Railroad lines once extended throughout the United States. At the peak in 1916, more than 270,000 miles of track crisscrossed the country. As railroads became less popular, however, thousands of miles of rail lines were left unused. Since the 1980s, the Rails‐to‐Trails Act has converted former rail lines into hiking and biking trails. But many of those rail lines were originally easements across private property. Under common‐law doctrine, when an easement is abandoned and no longer used for the original purpose, the land “reverts” back to the property over which the easement was granted. Therefore, if the government wants to use part of an abandoned rail line for a trail, it needs to pay for the land under the Takings Clause of the Fifth Amendment.
In 1890, the previous owners of the plaintiffs’ property conveyed an easement over their land to the Middle Georgia & Atlantic Railway Company to lay and operate a rail line across the property. In 2013, the federal Surface Transportation Board granted Norfolk & Southern’s (the original railway company’s successor) petition to abandon the fifteen‐mile stretch. After granting the request, the Board invoked the Rails‐to‐Trails Act and transferred the abandoned right‐of‐way easement to the Newton County Trail Path Foundation, which intends to use the easement for a public recreation trail. The Hardys and other property owners challenged the transfer as a taking of their property and thus they were owed compensation. The Court of Federal Claims agreed, and the government appealed.
Cato has joined the National Association of Reversionary Property Owners, the Southeastern Legal Foundation, and renowned property law professor James W. Ely Jr. in an amicus brief urging the appellate court to affirm the lower court ruling. We argue that under state‐law principles — which even in the federal eminent domain context govern the disposition of property interests — an easement, once abandoned, reverts to the landowners and re‐merges into their property. If the federal government wishes to convey the railway’s abandoned easement to the Foundation, it cannot, therefore, rely on the 1890 conveyance. Rather, it must “take” the easement through a new eminent domain action and pay owners just compensation.

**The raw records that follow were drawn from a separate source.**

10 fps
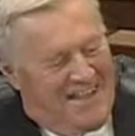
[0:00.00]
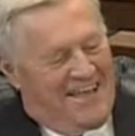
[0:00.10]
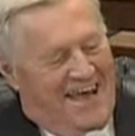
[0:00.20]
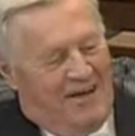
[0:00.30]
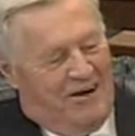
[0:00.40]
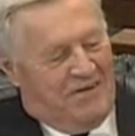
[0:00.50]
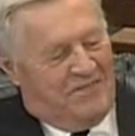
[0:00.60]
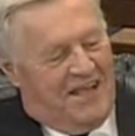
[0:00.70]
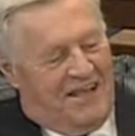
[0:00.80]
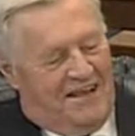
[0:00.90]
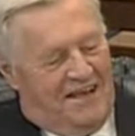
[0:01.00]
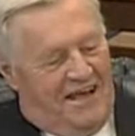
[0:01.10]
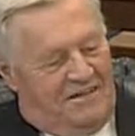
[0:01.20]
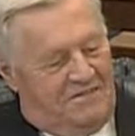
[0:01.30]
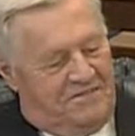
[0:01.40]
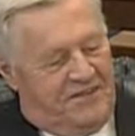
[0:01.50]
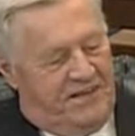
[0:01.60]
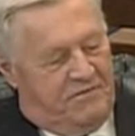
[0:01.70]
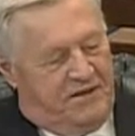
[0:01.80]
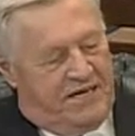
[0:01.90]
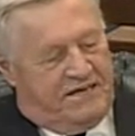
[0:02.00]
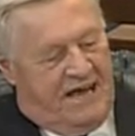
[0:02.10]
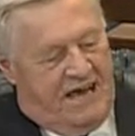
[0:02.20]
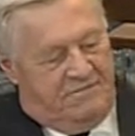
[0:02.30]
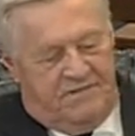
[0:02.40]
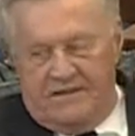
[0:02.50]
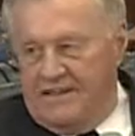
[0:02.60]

Anyway, in the meantime...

In a case citing Supreme Court precedent, the Tenth Circuit held “[i]t is settled law that a Fifth Amendment taking occurs in Rails‐to‐Trails cases when government action destroys state‐defined property rights by converting a railway easement to a recreational trail, if trail use is outside the scope of the original railway easement.” This reasoning applies to this case. Georgia law in 1890 clearly limited the conveyed easement to use as a railway, not as a recreational trail. And this statutory design is by no means unique to Georgia, with several state supreme courts offering the same or similar readings of their state laws.
The Rails‐to‐Trails Act does not give the federal government carte blanche to convert railroad right‐of‐way easements into recreational trails or other public uses. When the federal government invokes the act to repackage abandoned rail lines, it must do so in a manner that respects existing state property laws. Here, the plaintiffs simply seek just compensation for a new use unauthorized and not contemplated under the original easement. The Federal Circuit should affirm the lower court or countless property owners will be subject to a rails‐to‐trails program that has, well, gone off the rails.